**Directions for this task**
An unchanged copy of every record below, without pictures, is the goal.

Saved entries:

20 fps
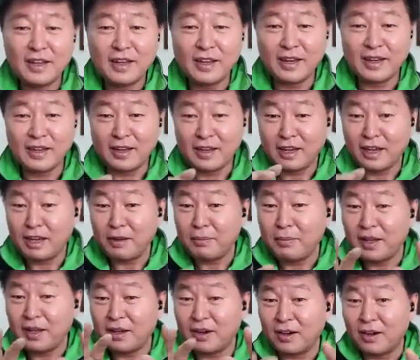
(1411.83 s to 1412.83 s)
and
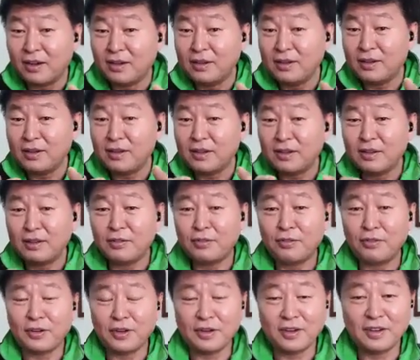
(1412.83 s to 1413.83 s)
living under the
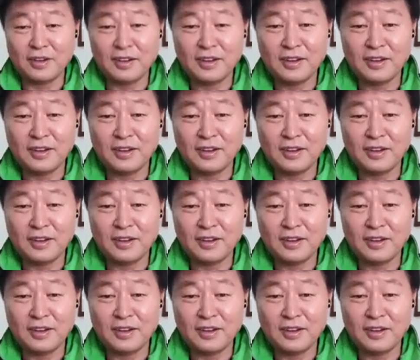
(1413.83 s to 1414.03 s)
fear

**Exercise output**
20 fps
(1411.83 s to 1412.83 s)
and
(1412.83 s to 1413.83 s)
living under the
(1413.83 s to 1414.03 s)
fear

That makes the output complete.